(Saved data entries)
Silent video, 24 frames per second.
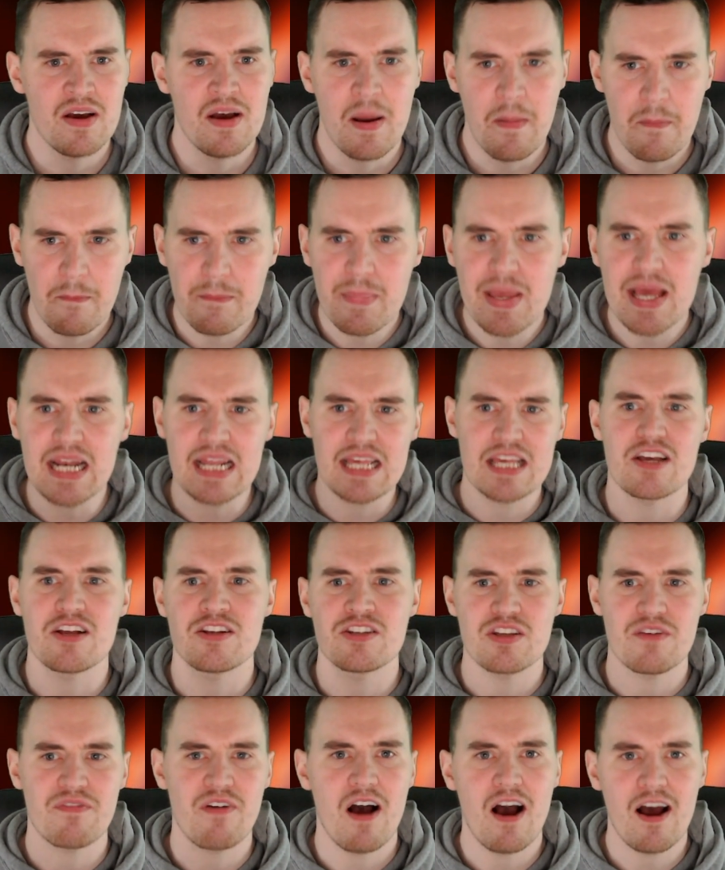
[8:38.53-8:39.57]
millions
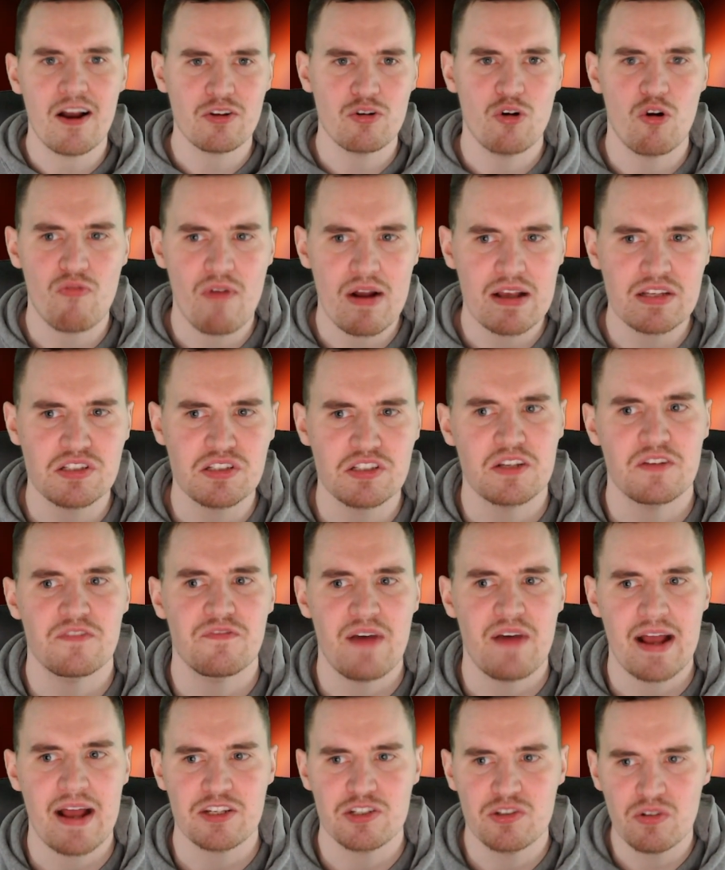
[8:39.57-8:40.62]
of hardcore wrestling
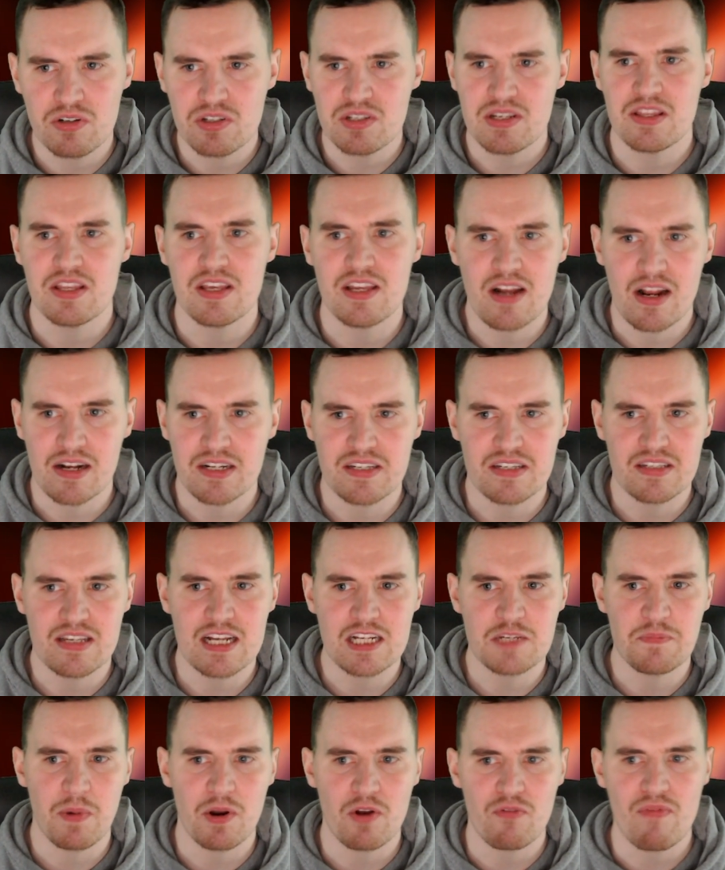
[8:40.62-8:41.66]
fans, not just in the United
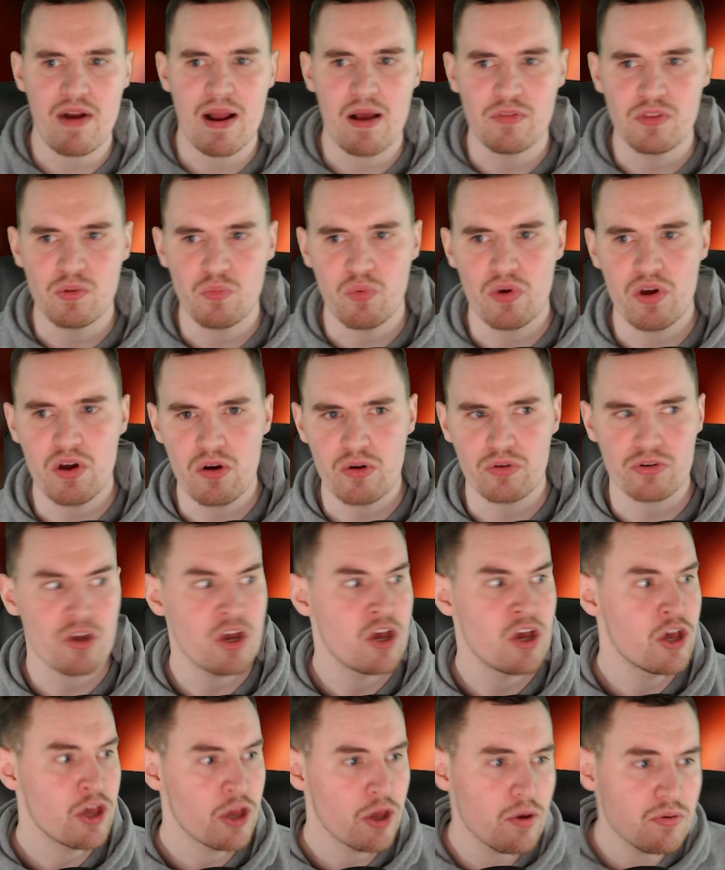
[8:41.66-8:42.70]
States, but around the world.
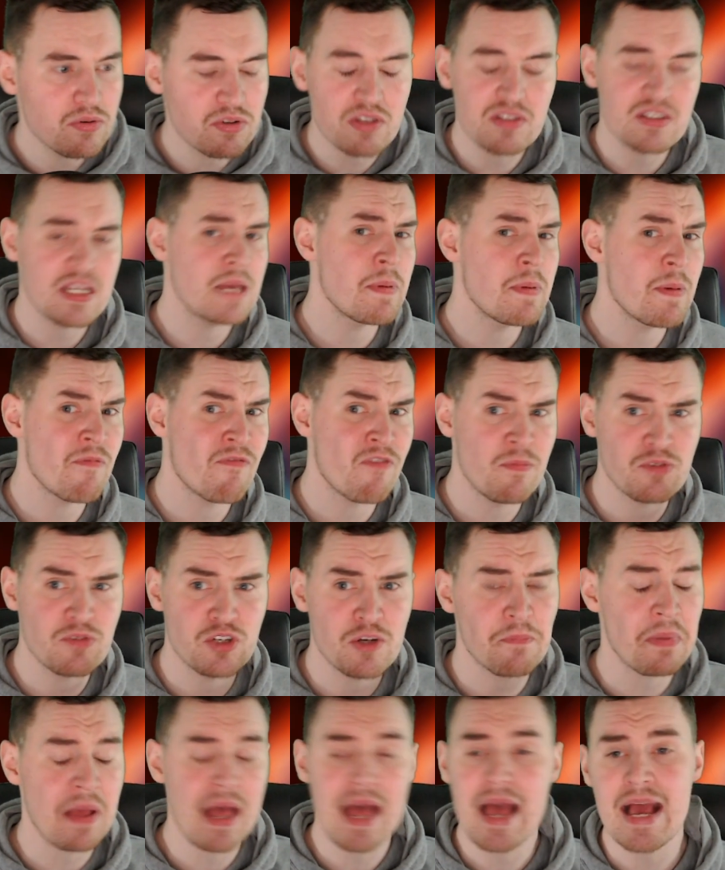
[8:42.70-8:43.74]
Who's to say people from
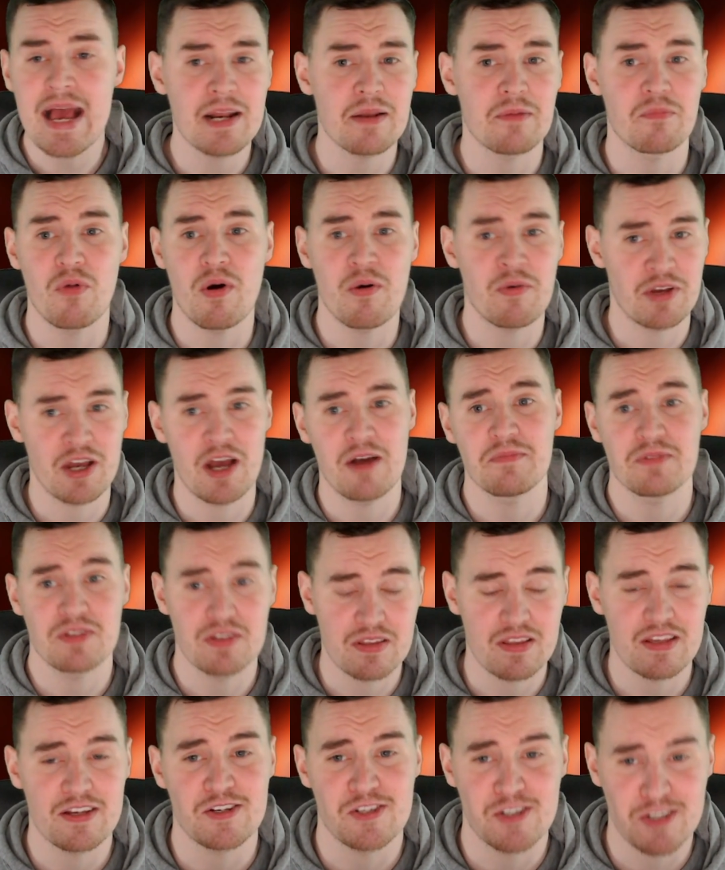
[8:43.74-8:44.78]
Japan won't come to
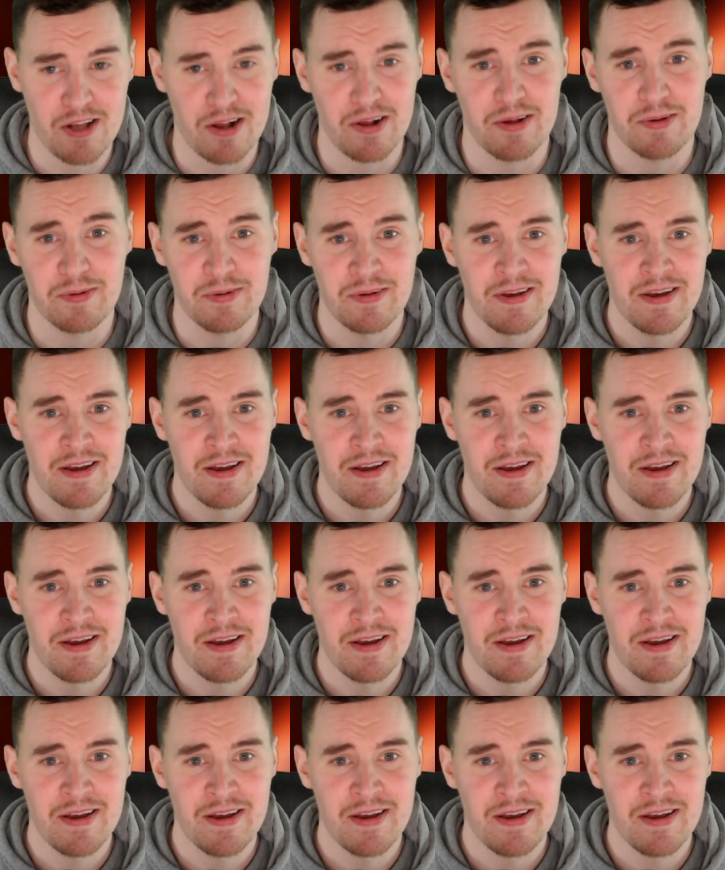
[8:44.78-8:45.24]
this show?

Task to carry out.
Go through the entries and retype them exactly, except for the images.

Exercise solution.
Silent video, 24 frames per second.
[8:38.53-8:39.57]
millions
[8:39.57-8:40.62]
of hardcore wrestling
[8:40.62-8:41.66]
fans, not just in the United
[8:41.66-8:42.70]
States, but around the world.
[8:42.70-8:43.74]
Who's to say people from
[8:43.74-8:44.78]
Japan won't come to
[8:44.78-8:45.24]
this show?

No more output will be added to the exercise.